- Church: Catholic Church
- Diocese: Diocese of Kerry
- In office: 10 February 1952 – 17 July 1969
- Predecessor: Michael O'Brien
- Successor: Eamonn Casey
- Other post: Titular Bishop of Suacia (1969-1970)
- Previous post: Bishop of Ross (1941-1952)

Orders
- Ordination: 13 June 1909
- Consecration: 21 September 1941 by Michael O'Brien

Personal details
- Born: 16 June 1885 Rathmore, County Kerry, United Kingdom of Great Britain and Ireland
- Died: 5 December 1975 (aged 90) Tralee, County Kerry, Republic of Ireland

= Denis Moynihan =

Roman-catholic bishop

Denis Moynihan (b Rathmore, County Kerry 16 June 1885; d Tralee 5 December 1975) was an Irish Roman Catholic bishop.

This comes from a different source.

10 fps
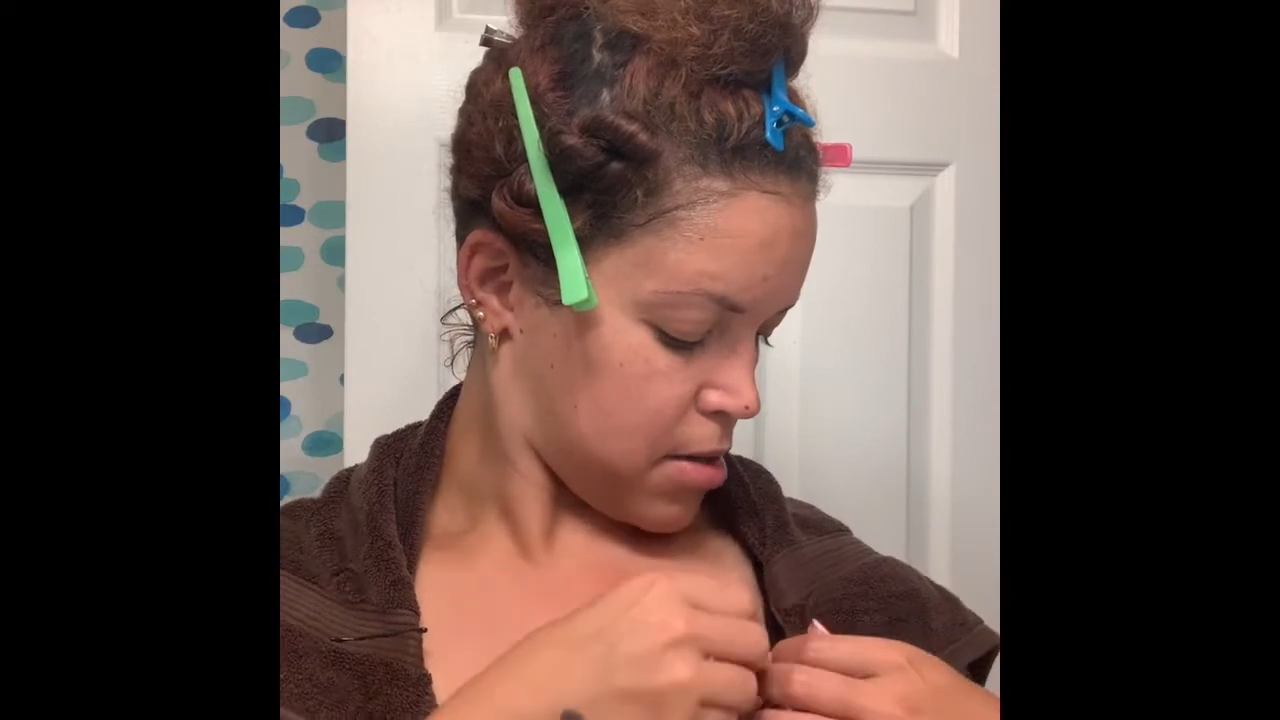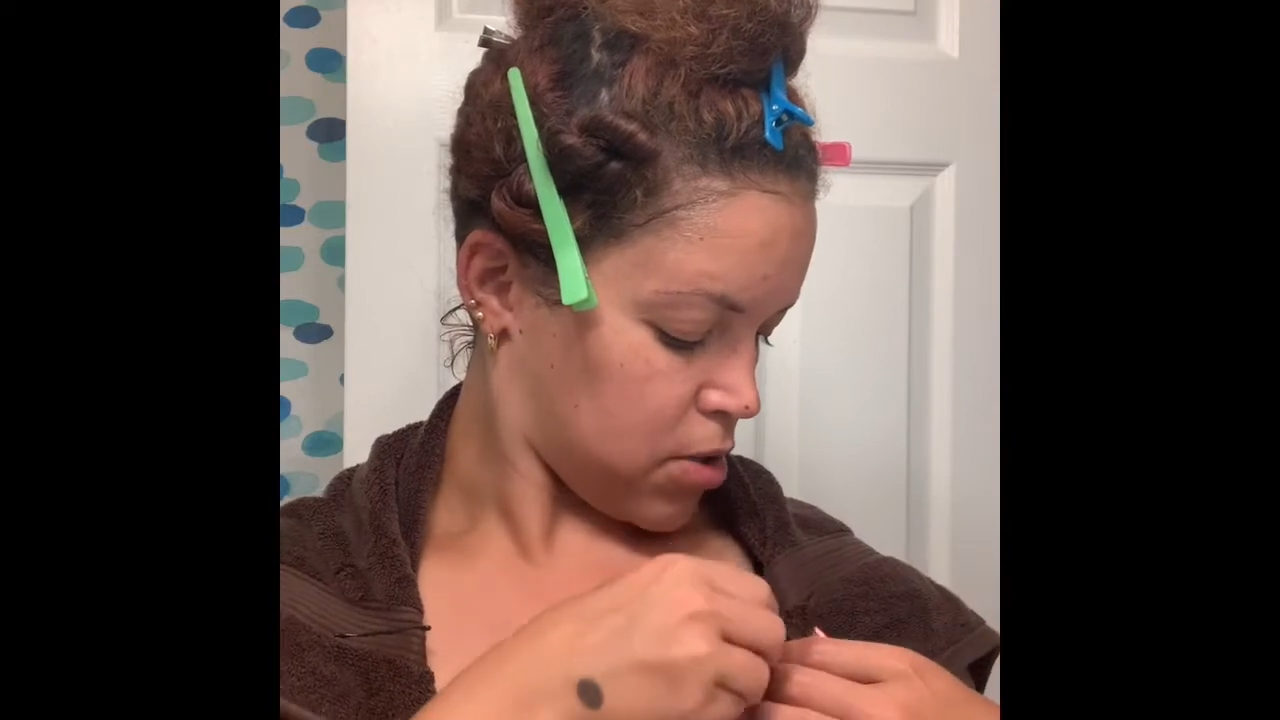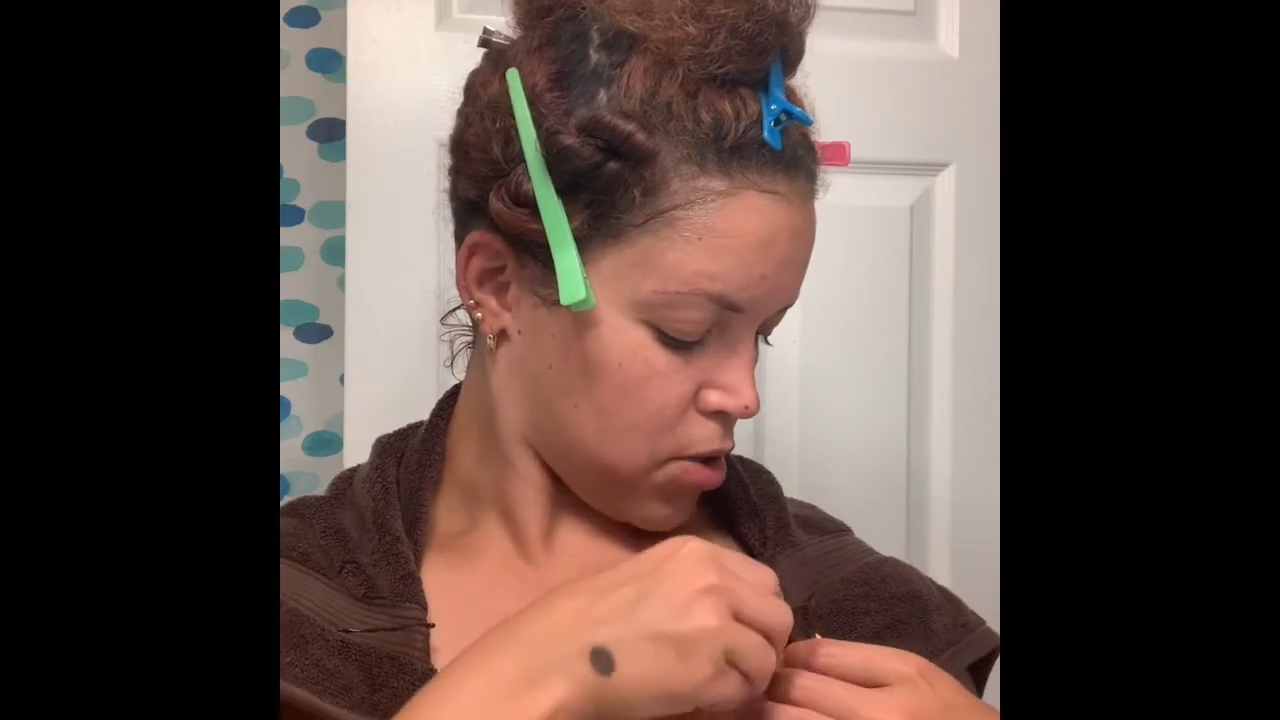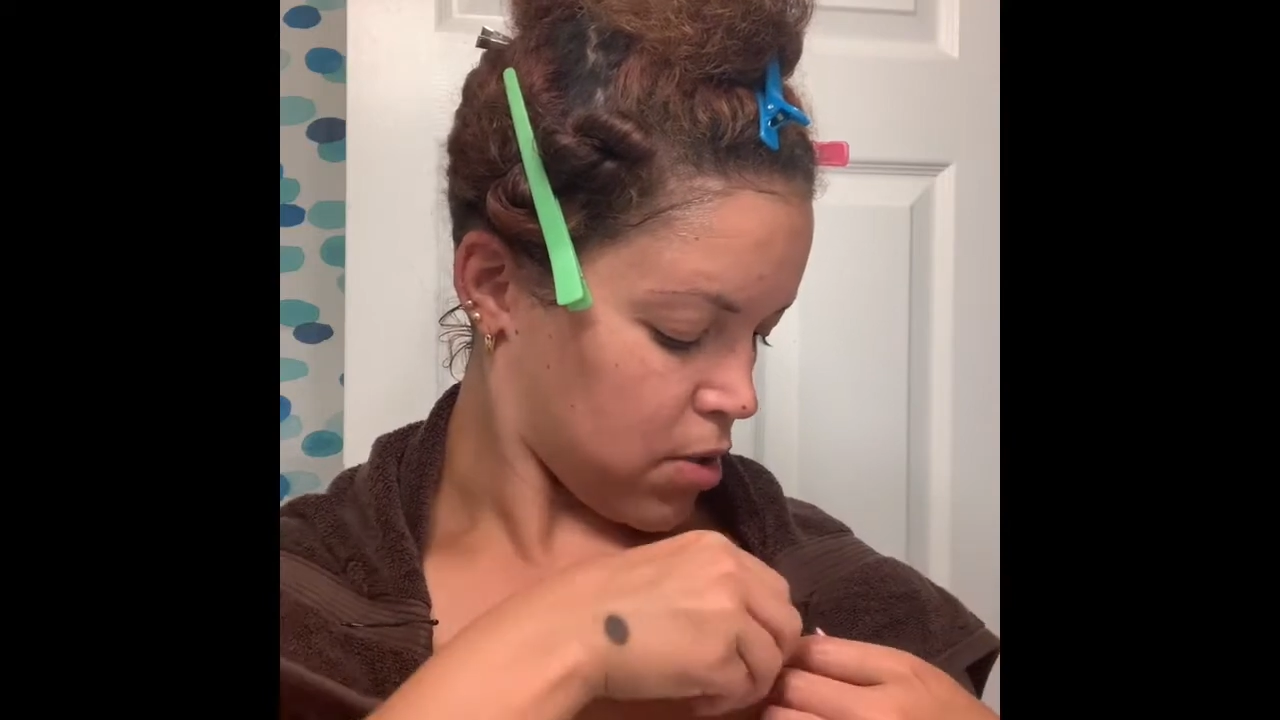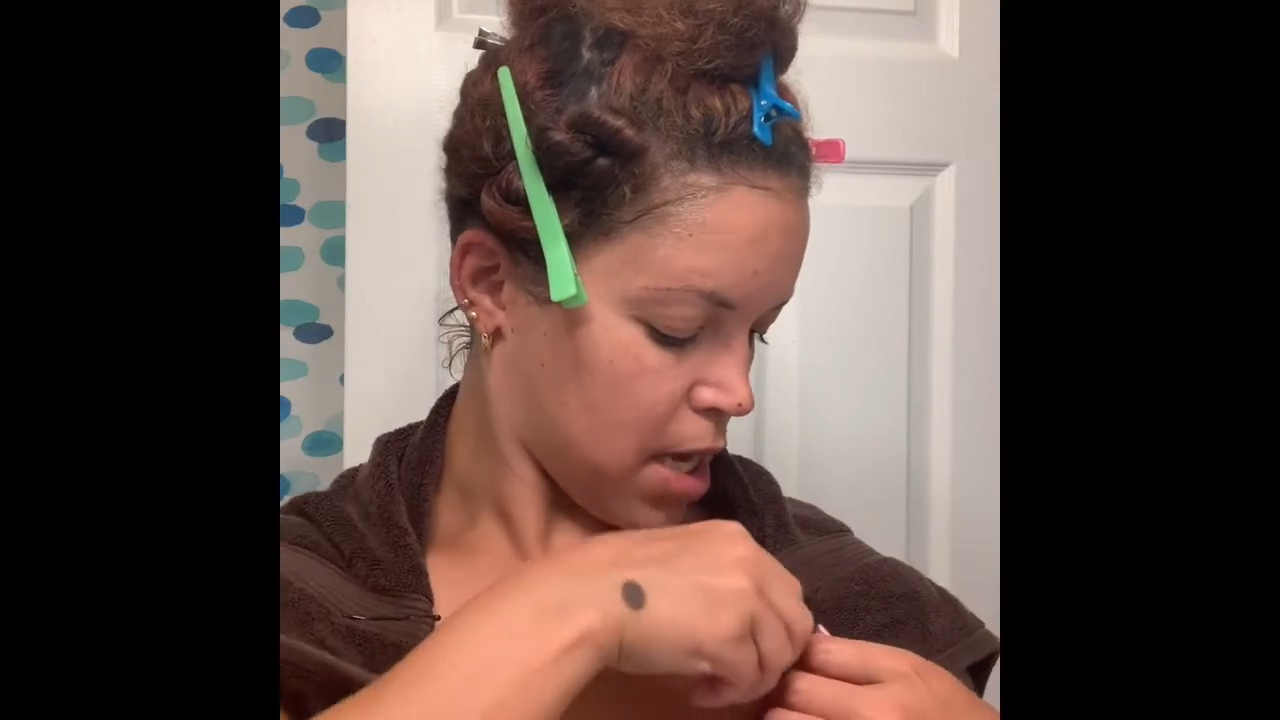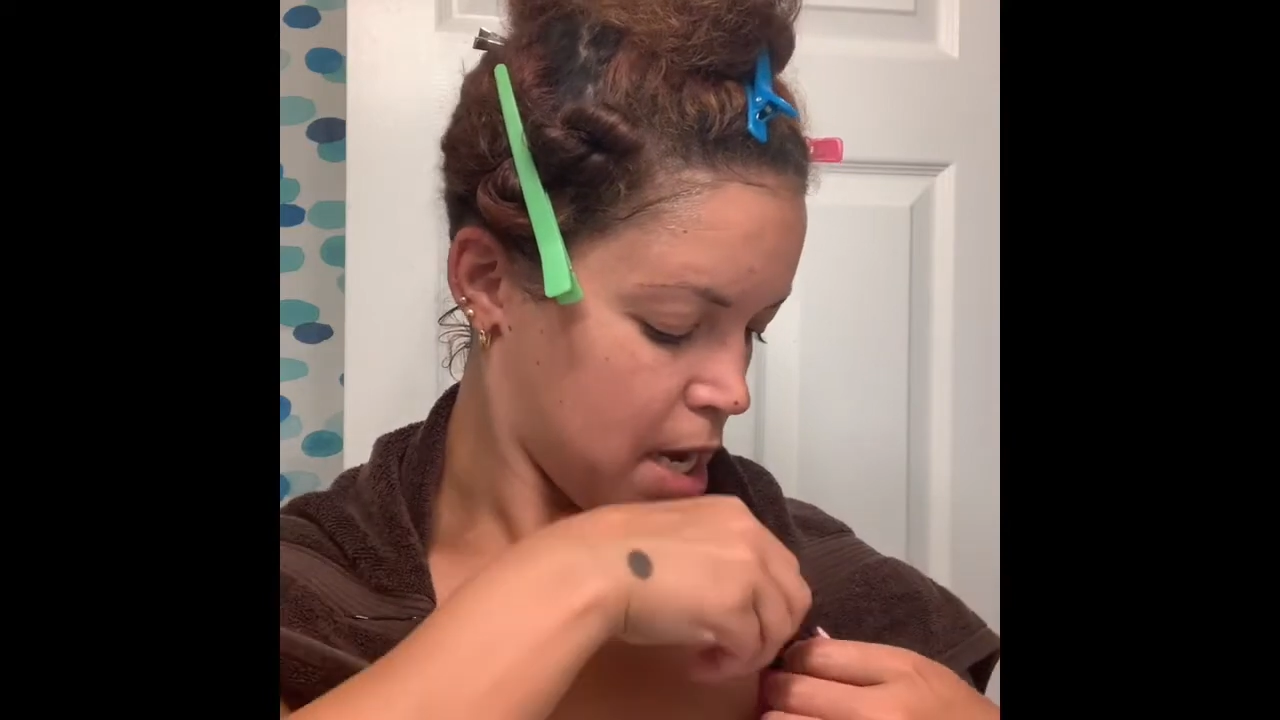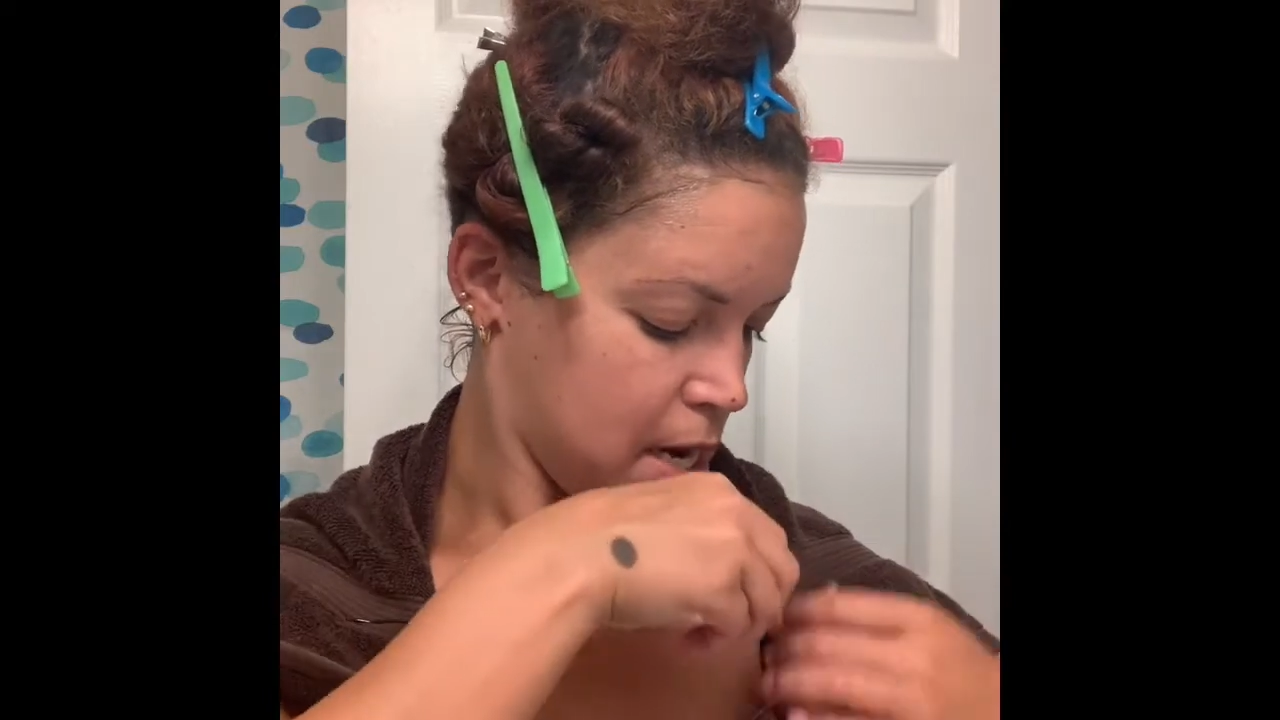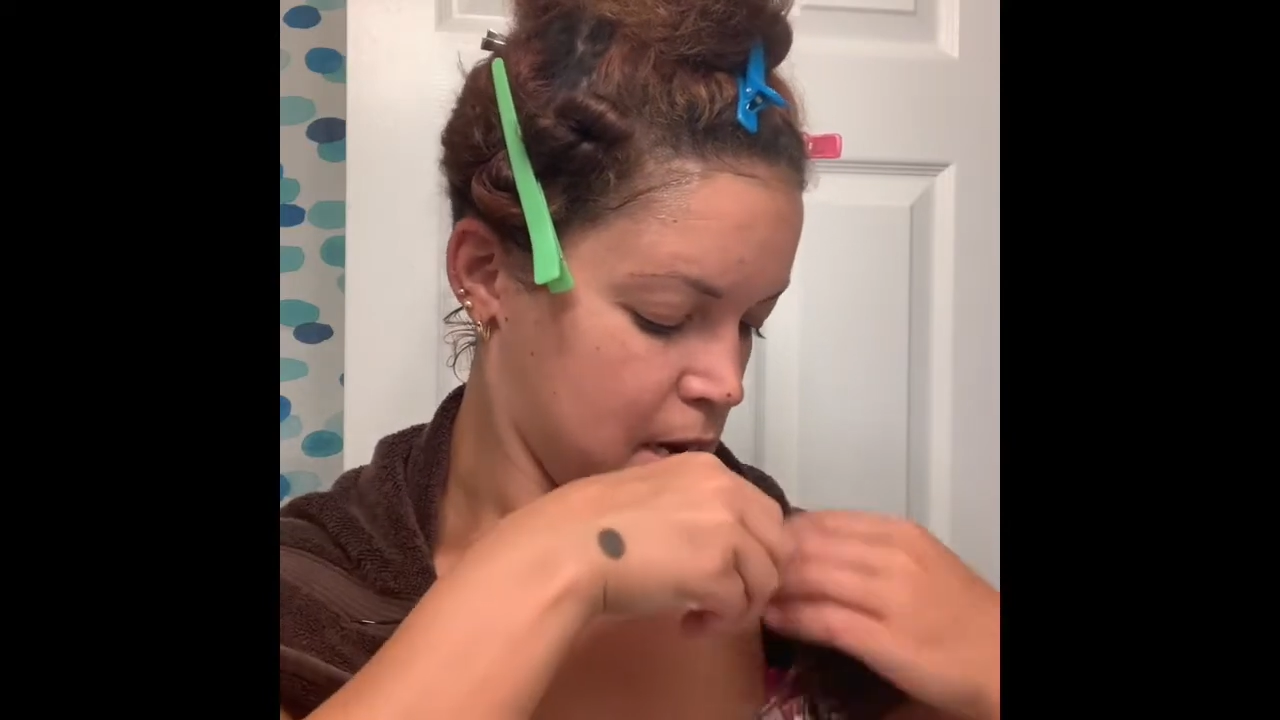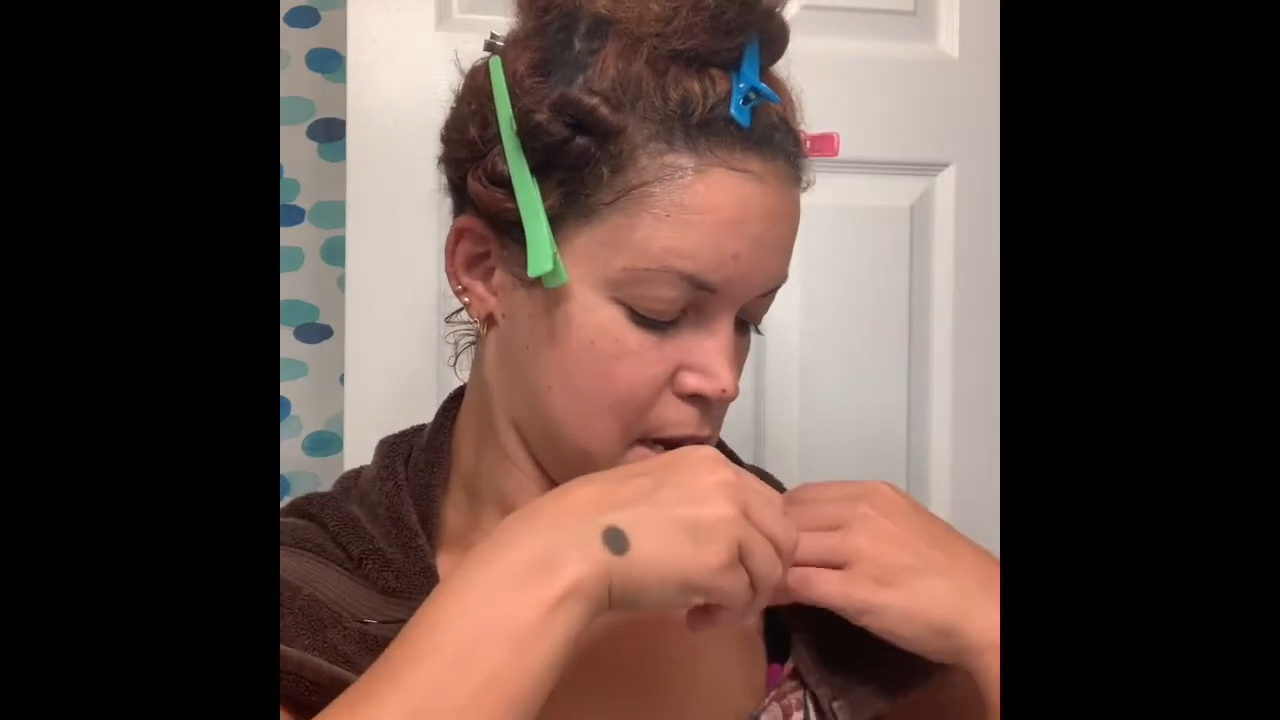so that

Moynihan was educated at St Brendan's College, Killarney. He trained for the priesthood at the Irish College in Paris. Moynihan served curacies at St Hugh of Lincoln, Wavertree; St James, Bootle; St Cronan, Caherdaniel;
 and St John, Tralee. He joined the staff of St Mary's Cathedral, Killarney in 1922; and became its administrator in 1928. He was Bishop of Ross from 1941 until 1952 when he was transferred to Kerry. (Note: The name of the RC Diocese of Ardfert and Aghadoe was changed to the Diocese of Kerry on 20 December 1952.) He retired on 17 July 1969.